::: Extracted data

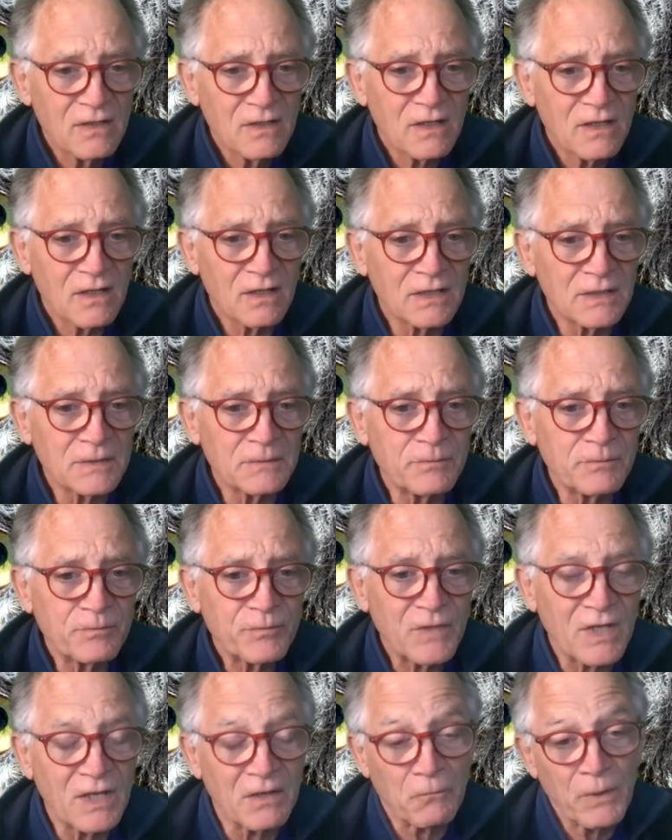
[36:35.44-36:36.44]

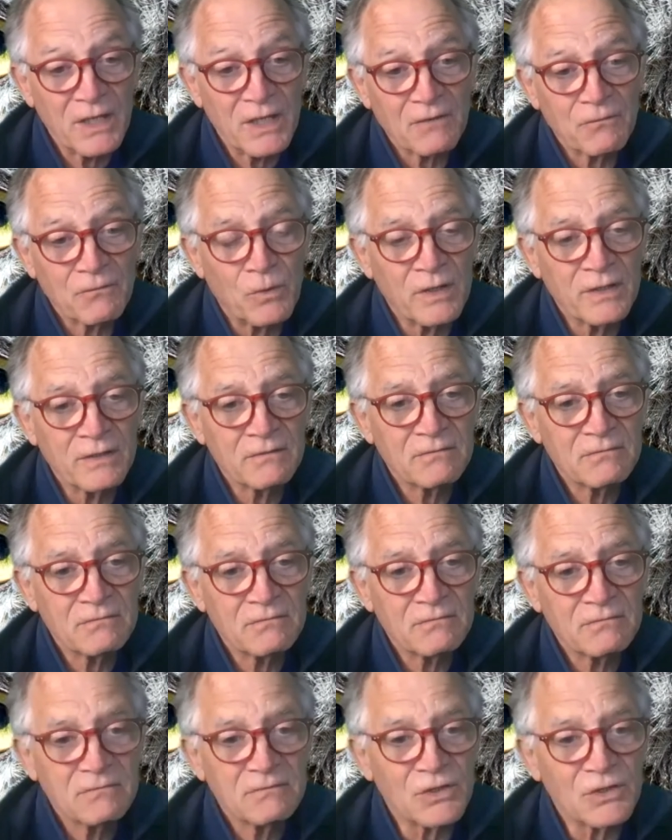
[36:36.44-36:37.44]
and we have
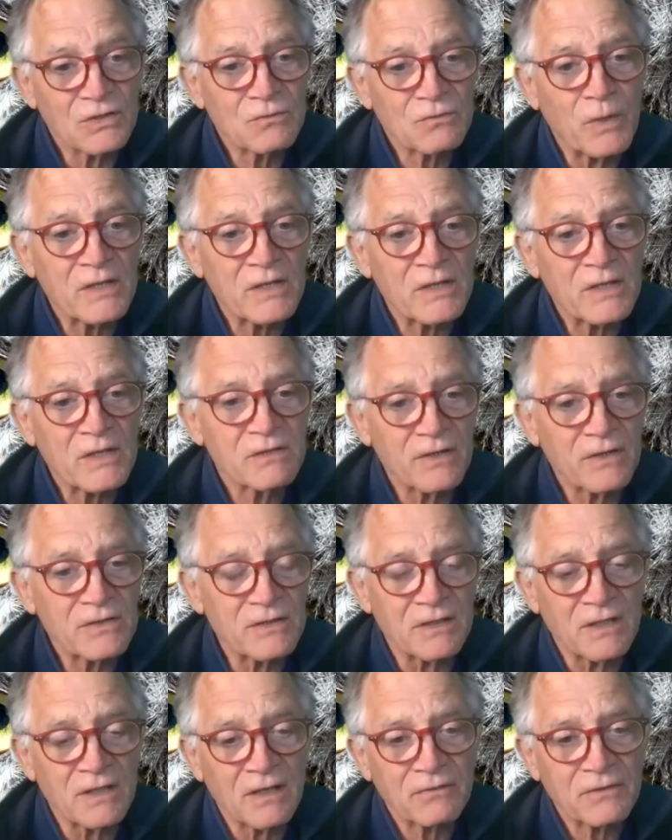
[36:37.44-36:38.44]
one just west of us
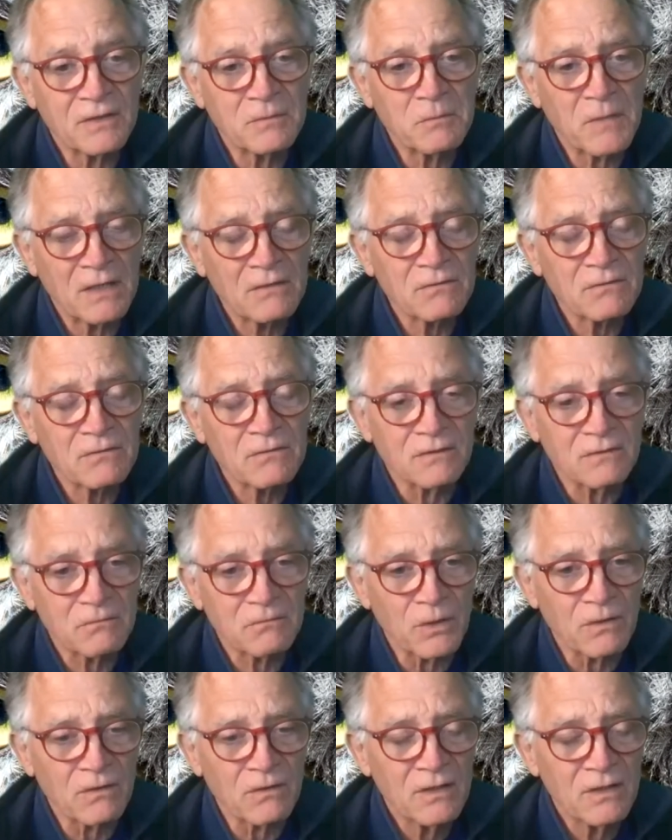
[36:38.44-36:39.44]
at Afton Mountain,
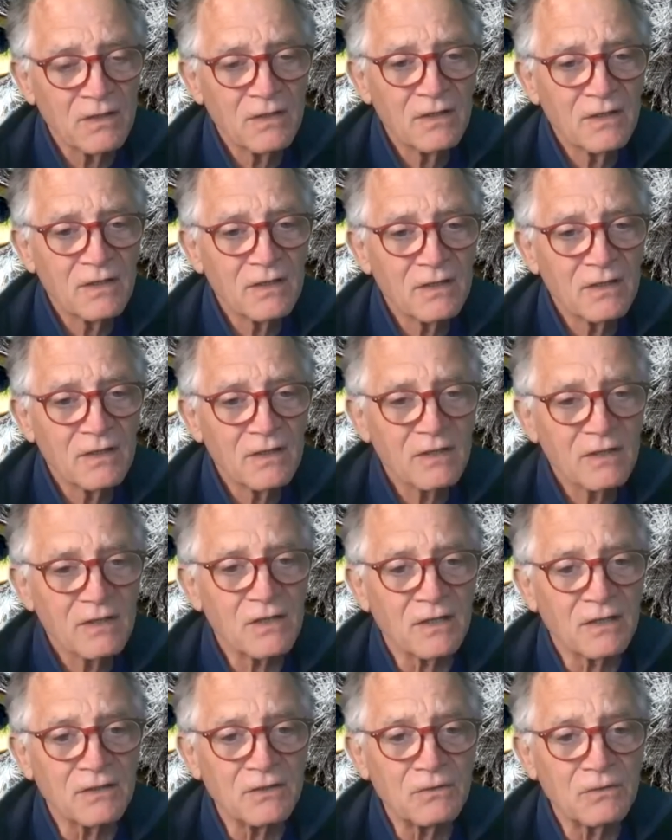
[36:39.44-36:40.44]
where
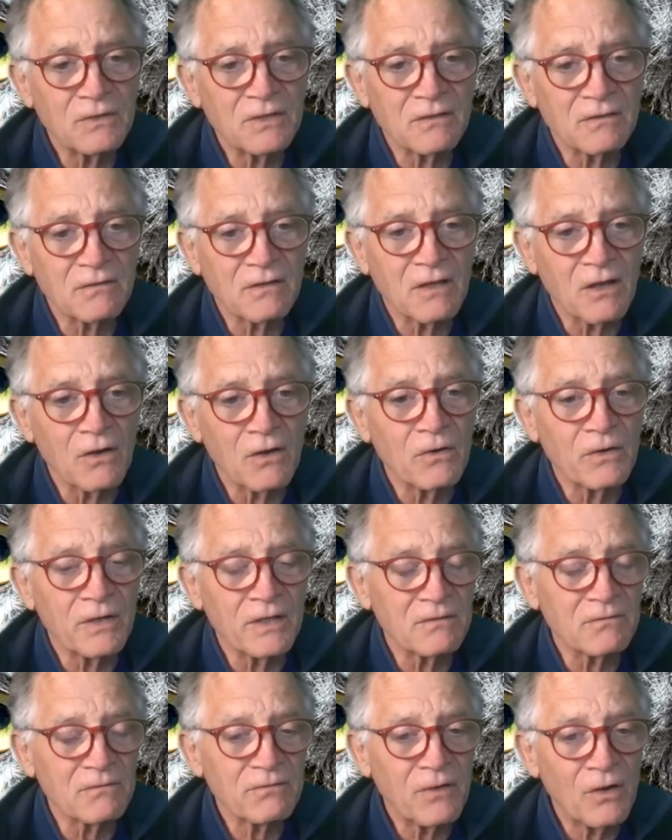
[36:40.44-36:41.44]
you can go
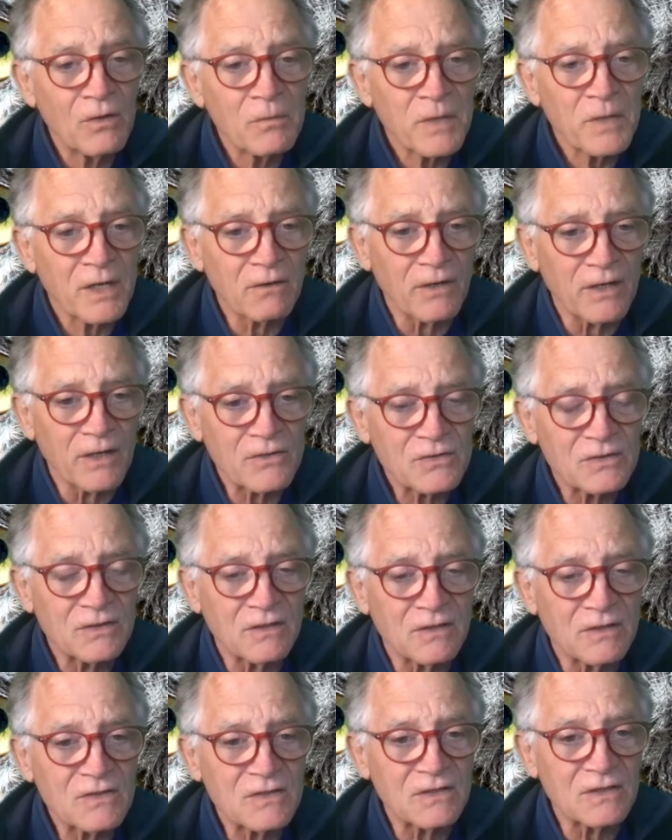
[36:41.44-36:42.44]
in fall migration
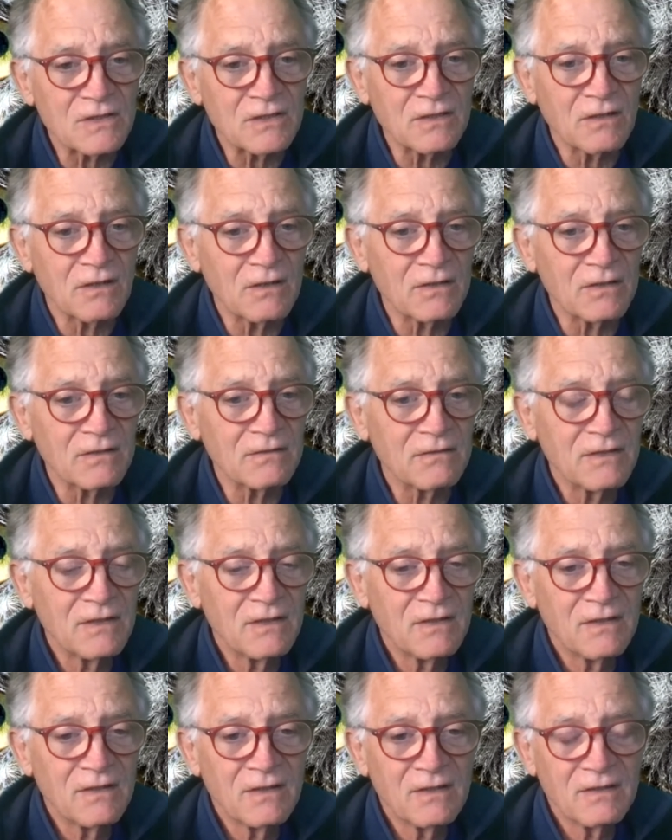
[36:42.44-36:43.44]
and see on
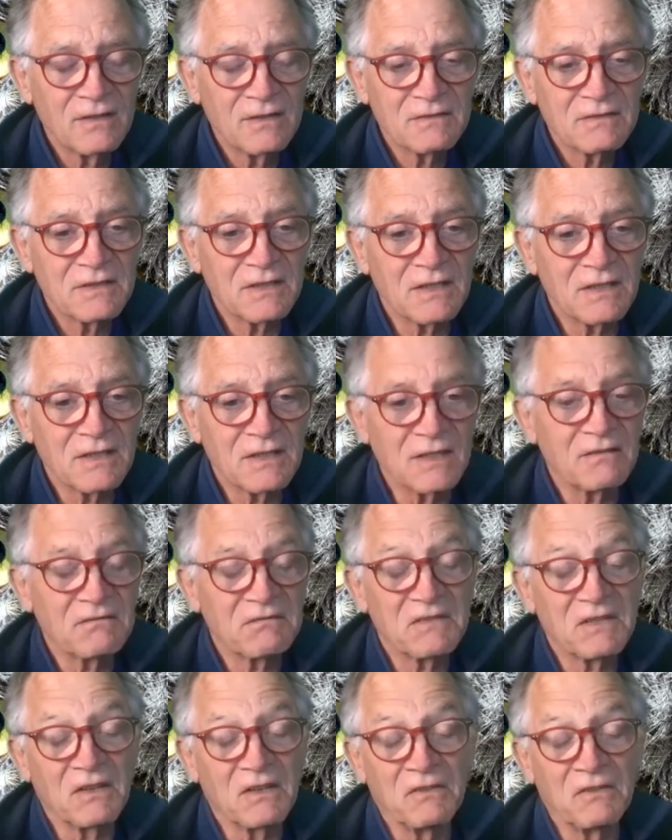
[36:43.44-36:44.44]

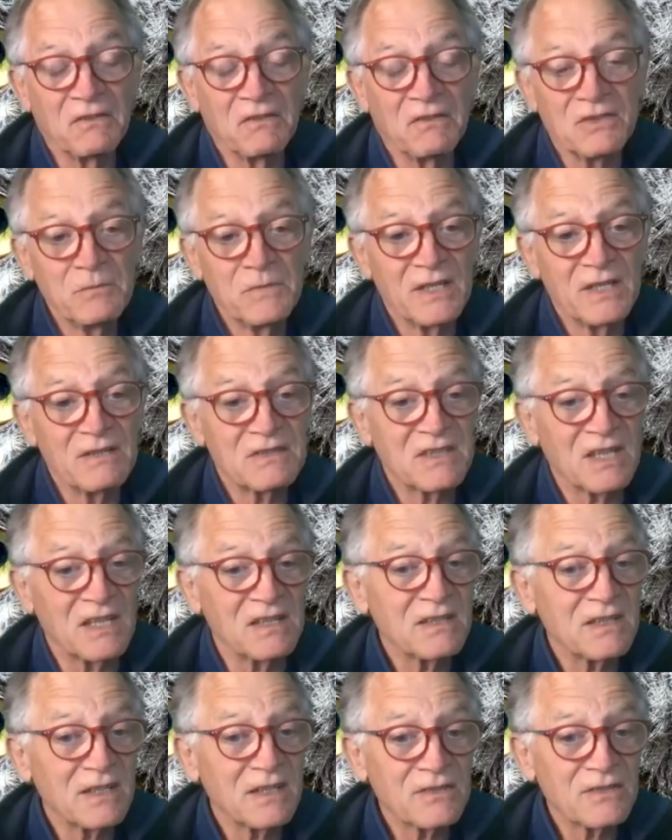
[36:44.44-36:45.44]
some days
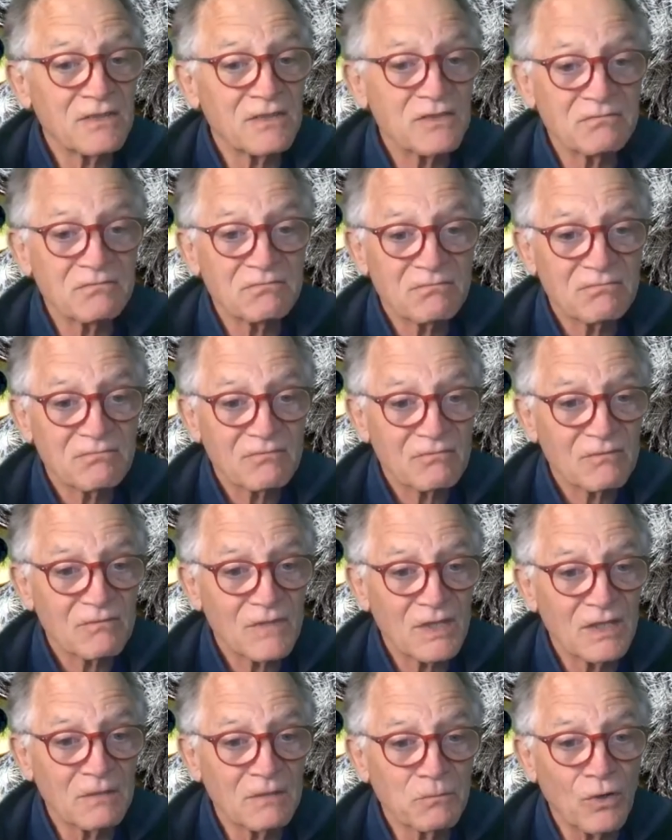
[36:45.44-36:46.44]
10,000
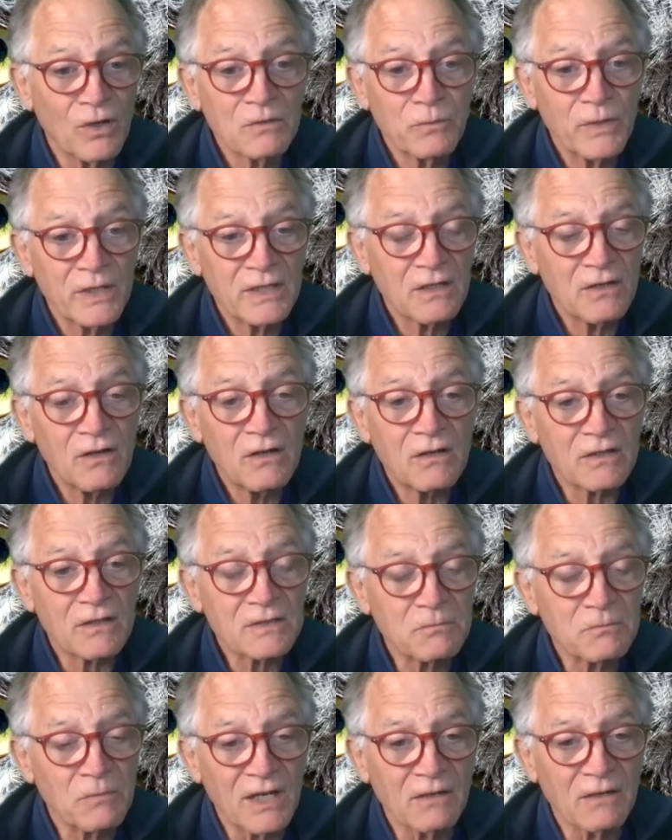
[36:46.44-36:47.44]
broad-winged
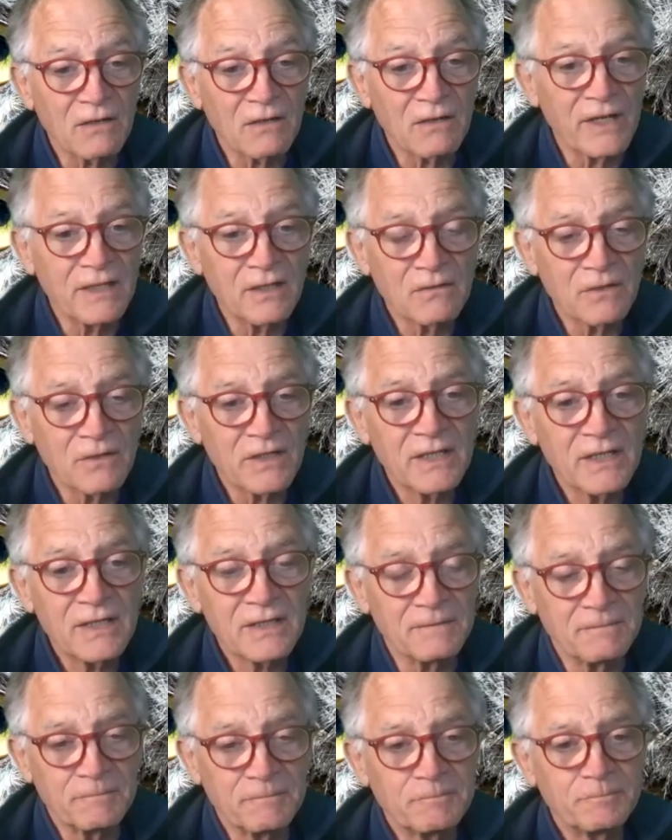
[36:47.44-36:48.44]
hawks migrating
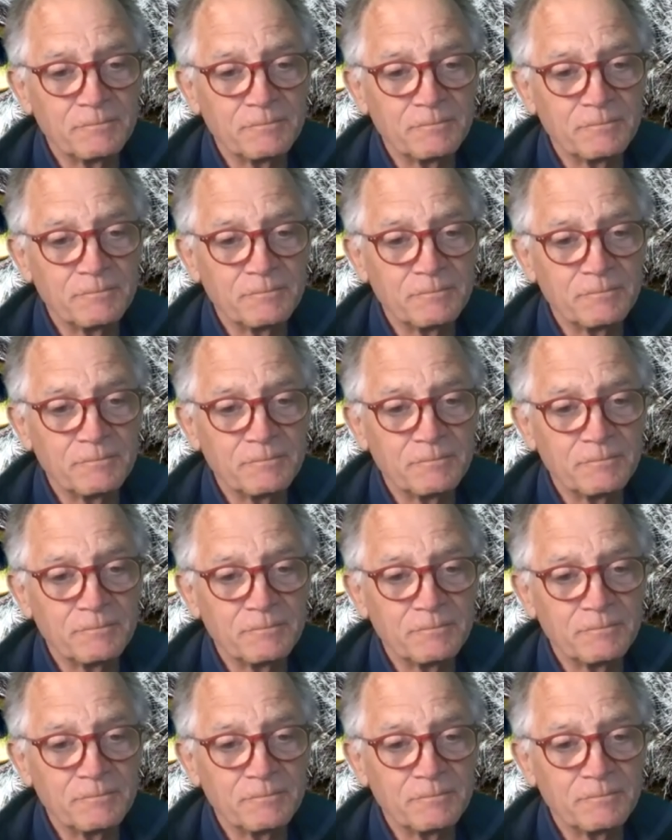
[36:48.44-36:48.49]
overhead.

::::::

**To do:**
Repeat exactly the lines from the one containing "[36:45.44-36:46.44]" to the last line of the records above, including both, and leave out any pictures.

**Result of the exercise:**
[36:45.44-36:46.44]
10,000
[36:46.44-36:47.44]
broad-winged
[36:47.44-36:48.44]
hawks migrating
[36:48.44-36:48.49]
overhead.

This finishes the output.